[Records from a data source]
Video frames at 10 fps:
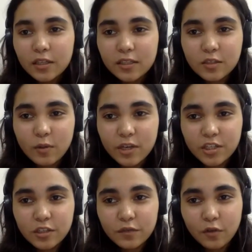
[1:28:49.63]
This
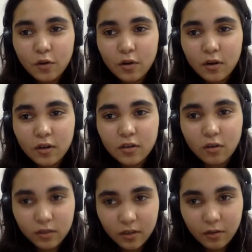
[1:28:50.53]
question is for
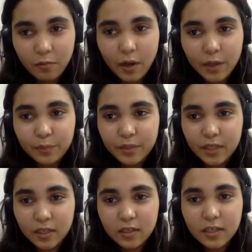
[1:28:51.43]
Dr. Awad
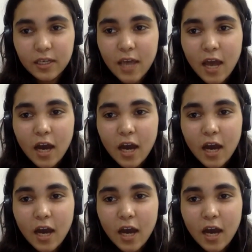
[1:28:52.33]
particularly.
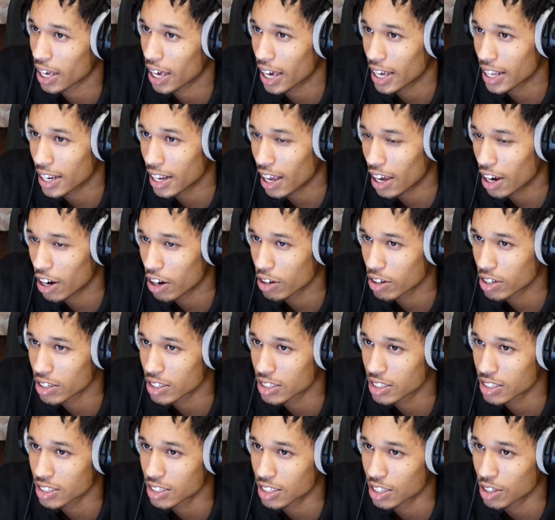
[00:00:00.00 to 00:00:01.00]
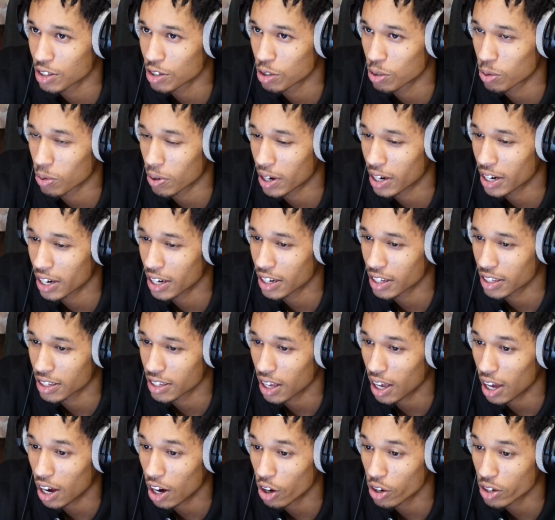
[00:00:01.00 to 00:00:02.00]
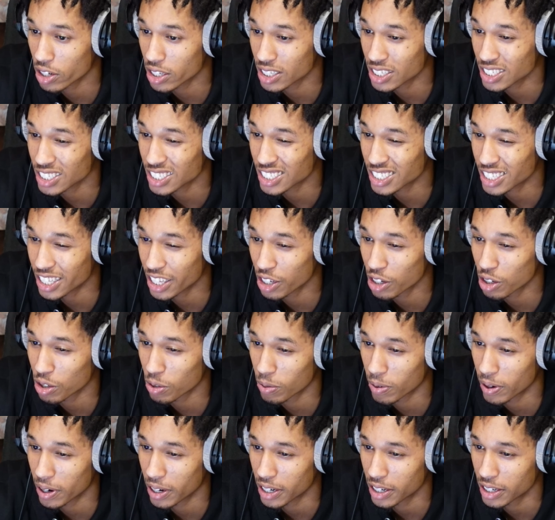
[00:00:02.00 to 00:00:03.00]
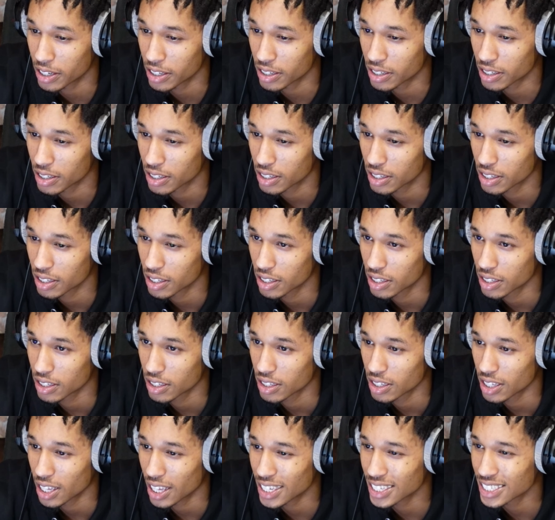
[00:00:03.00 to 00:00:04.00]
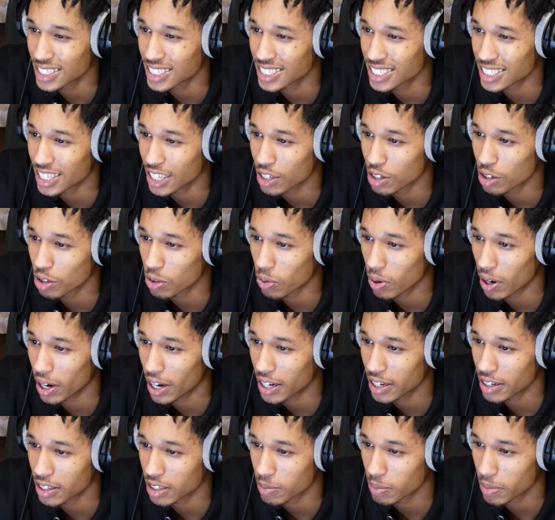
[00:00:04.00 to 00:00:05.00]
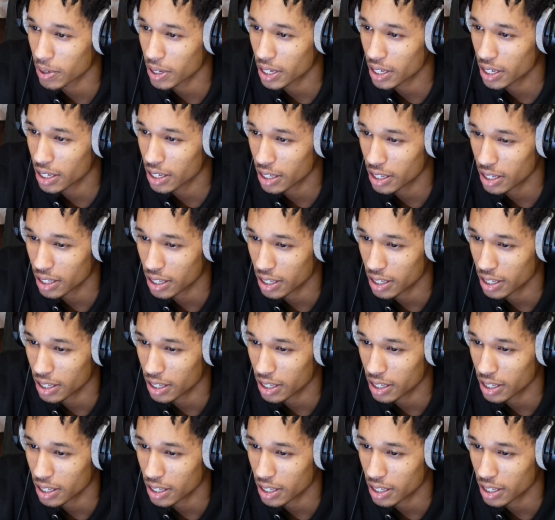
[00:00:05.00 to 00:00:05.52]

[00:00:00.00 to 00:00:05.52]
And I heard it's still raining. I heard it's still raining. It's still rainy, man.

* **EXERCISE AIM**:
An exact copy of the entries, minus the pictures, is what to return.

* **TASK SOLUTION**:
Video frames at 10 fps:
[1:28:49.63]
This
[1:28:50.53]
question is for
[1:28:51.43]
Dr. Awad
[1:28:52.33]
particularly.
[00:00:00.00 to 00:00:01.00]
[00:00:01.00 to 00:00:02.00]
[00:00:02.00 to 00:00:03.00]
[00:00:03.00 to 00:00:04.00]
[00:00:04.00 to 00:00:05.00]
[00:00:05.00 to 00:00:05.52]

[00:00:00.00 to 00:00:05.52]
And I heard it's still raining. I heard it's still raining. It's still rainy, man.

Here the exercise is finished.